Micron Technology reported a sharply higher fiscal third-quarter revenue on Wednesday, well above year-ago levels, sending shares up as much as 19% in Thursday morning trading before the stock pared gains to around 10%, CNBC’s Sawdah Bhaimiya reported. At the intraday peak, Micron’s market cap briefly pushed above those of Meta and Tesla, placing it among the most valuable U.S. companies. The quarterly print landed well above the LSEG consensus estimate of roughly $36 billion.
The scale of the revenue jump — a more than fourfold increase in a single year — reflects what Micron described as a structural supply imbalance in the memory market. AI data centers run by hyperscalers are absorbing memory at a pace that has squeezed supply available for smartphones, PCs, and other consumer devices, pushing memory prices higher across the board.
Long-Term Deals Lock In $22 Billion in Commitments
Micron’s quarter wasn’t built on spot demand alone. The company disclosed 16 long-term supply agreements covering customers from data centers to automakers, with financial commitments of $22 billion expected from those deals, according to CNBC. RBC Capital Markets analysts, cited in the same report, said approximately 40% of Micron’s revenue will flow through long-term contracts with a minimum price floor built in — a structure they said should help limit margin risk if demand cools within the typical five-year contract window.
RBC reiterated its Outperform rating and raised its price target, with analysts writing that their base case is for the current upcycle to continue through 2027, and that the supply commitment agreements add conviction on sustainability.
For the current quarter, Micron guided revenue substantially higher than the prior-year period, per CNBC.
The $700 Billion Buildout Behind the Print
The demand story runs back to the hyperscalers. Alphabet, Microsoft, and Amazon have collectively allocated $700 billion to AI data center buildouts, CNBC’s Liz Napolitano reported — and those construction pipelines require dense NAND and DRAM deployments that Micron supplies. NAND, a storage memory format, has seen demand surge as AI workloads scale, tightening industry conditions that Micron says have supported pricing
Capital.com Senior Market Analyst Daniela Hathorn described the results as fresh reassurance that the AI investment cycle remains firmly intact, adding that robust memory demand from data centers and AI infrastructure customers reinforces the view that capital spending on AI is continuously accelerating.
“That has helped lift sentiment across the semiconductor sector after recent weakness in high-growth names, suggesting investors remain willing to look through short-term volatility as long as the earnings outlook continues to justify elevated valuations,” Hathorn said, in a note cited by CNBC.

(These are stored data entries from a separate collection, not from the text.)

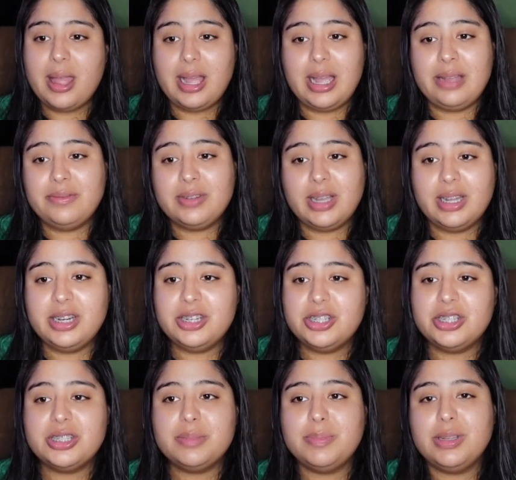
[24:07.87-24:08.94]
I've kind of
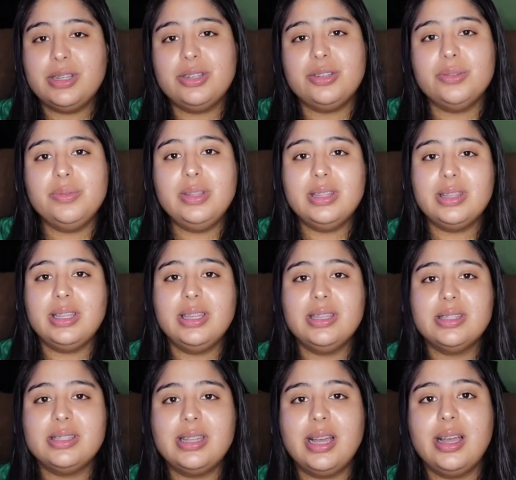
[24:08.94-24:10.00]
just been doing
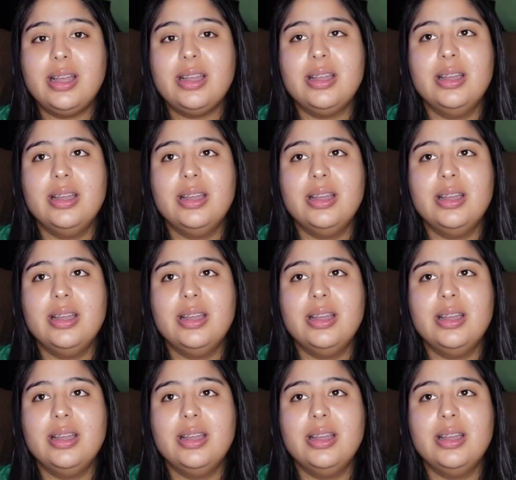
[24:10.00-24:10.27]
things that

Sandisk Climbs 12% on the Coattails
The read-through to other memory names was immediate. Sandisk added 12% on Thursday, and Citigroup analyst Asiya Merchant hiked her 12-month price target on the stock significantly — implying 31% upside from Wednesday’s close — maintaining a buy recommendation, CNBC’s Liz Napolitano reported.
“SNDK should continue to be a beneficiary of this structurally favorable environment… serving as a competitive moat, and with increasing mix to data center further benefiting its margins through the longer-term,” Merchant wrote in a note to clients Thursday.
The Citi call sits with the broader consensus: 20 of 23 analysts covering Sandisk rate the stock a buy or strong buy, per LSEG data cited by CNBC. Sandisk’s shares have climbed sharply since the company began trading as an independent public company following its spin-off from Western Digital in early 2025, according to Factset data in the same report — reflecting the significant changes seen across the memory sector during that period.
Chip Stocks Reverse Earlier Week Losses
Micron’s print arrived after a sharp sector selloff earlier in the week that hit Intel, Nvidia, and AMD, per CNBC. Qualcomm, Intel, and AMD all climbed in early Thursday trading before giving back some gains. The MarketWatch characterisation of Micron as one of the world’s most important stocks reflects how far the company’s fortunes have shifted — from a cyclical commodity chipmaker to a core infrastructure supplier for the AI buildout.
That repositioning may influence how some market participants interpret the quarterly results. . When memory was a commodity cycle, a revenue quadrupling would have been met with scepticism about the mean-reversion to come. Micron has stated that its long-term supply agreements with minimum price provisions support its view that the current cycle differs from previous memory cycles. .
The counter to that argument is straightforward: supply eventually responds to price. Memory manufacturing capacity is being expanded across the industry, and if AI capex growth flattens or hyperscalers defer planned data center spending, the same supply imbalance that drove Micron’s print could reverse. Consumer device markets — smartphones and PCs — are already supply-constrained as a side effect of AI demand absorbing capacity, which compresses Micron’s ability to serve those segments. Any demand softening in AI without a corresponding consumer recovery would leave Micron caught between markets.